PROBLEM STATEMENT: Could you output the entries that follow exactly, omitting any pictures they contain?

----- RECORD SET

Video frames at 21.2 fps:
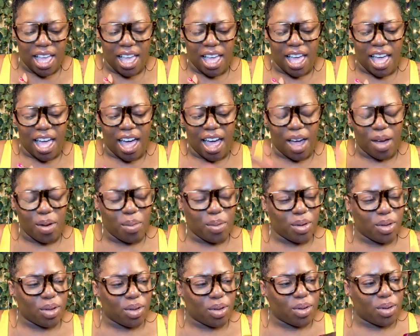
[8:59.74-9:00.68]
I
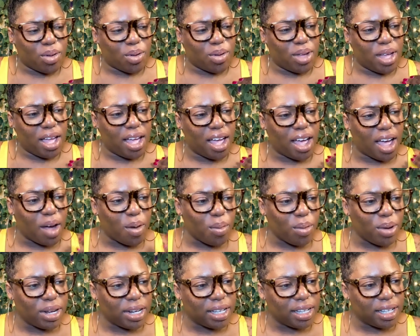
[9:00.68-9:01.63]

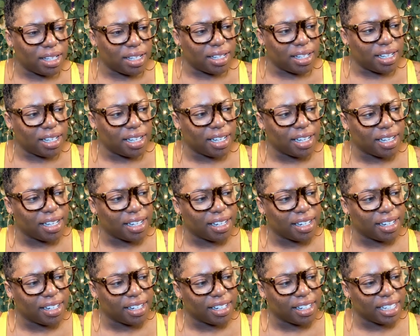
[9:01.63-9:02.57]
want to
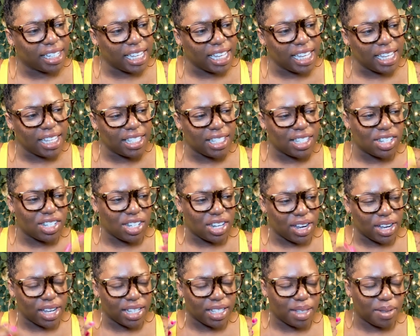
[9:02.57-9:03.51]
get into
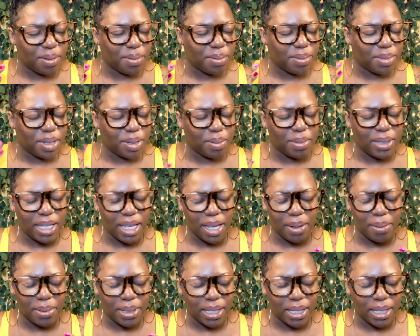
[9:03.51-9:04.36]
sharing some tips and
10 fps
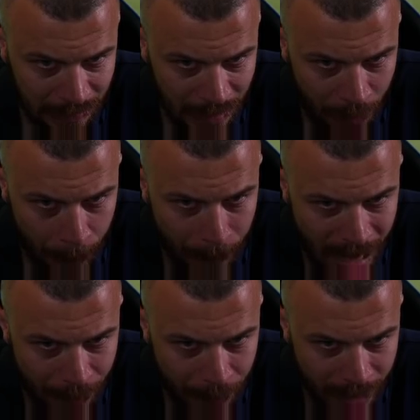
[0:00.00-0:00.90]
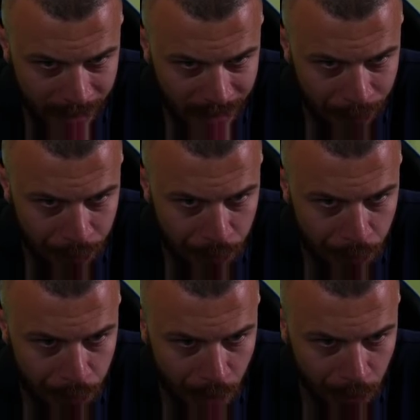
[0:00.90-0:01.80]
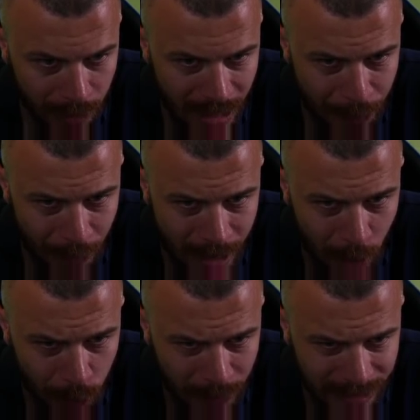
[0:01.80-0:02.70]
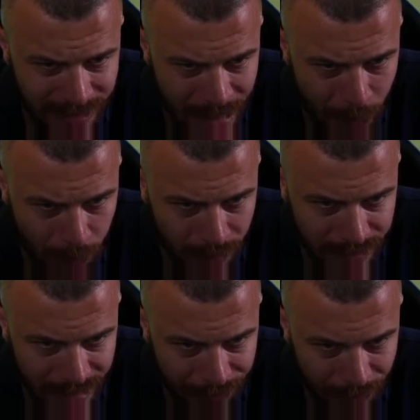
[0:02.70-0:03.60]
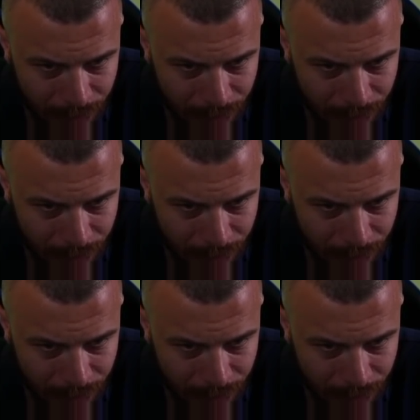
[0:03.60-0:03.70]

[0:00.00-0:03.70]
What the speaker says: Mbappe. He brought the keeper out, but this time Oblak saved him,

----------

EXERCISE RESPONSE:
Video frames at 21.2 fps:
[8:59.74-9:00.68]
I
[9:00.68-9:01.63]

[9:01.63-9:02.57]
want to
[9:02.57-9:03.51]
get into
[9:03.51-9:04.36]
sharing some tips and
10 fps
[0:00.00-0:00.90]
[0:00.90-0:01.80]
[0:01.80-0:02.70]
[0:02.70-0:03.60]
[0:03.60-0:03.70]

[0:00.00-0:03.70]
What the speaker says: Mbappe. He brought the keeper out, but this time Oblak saved him,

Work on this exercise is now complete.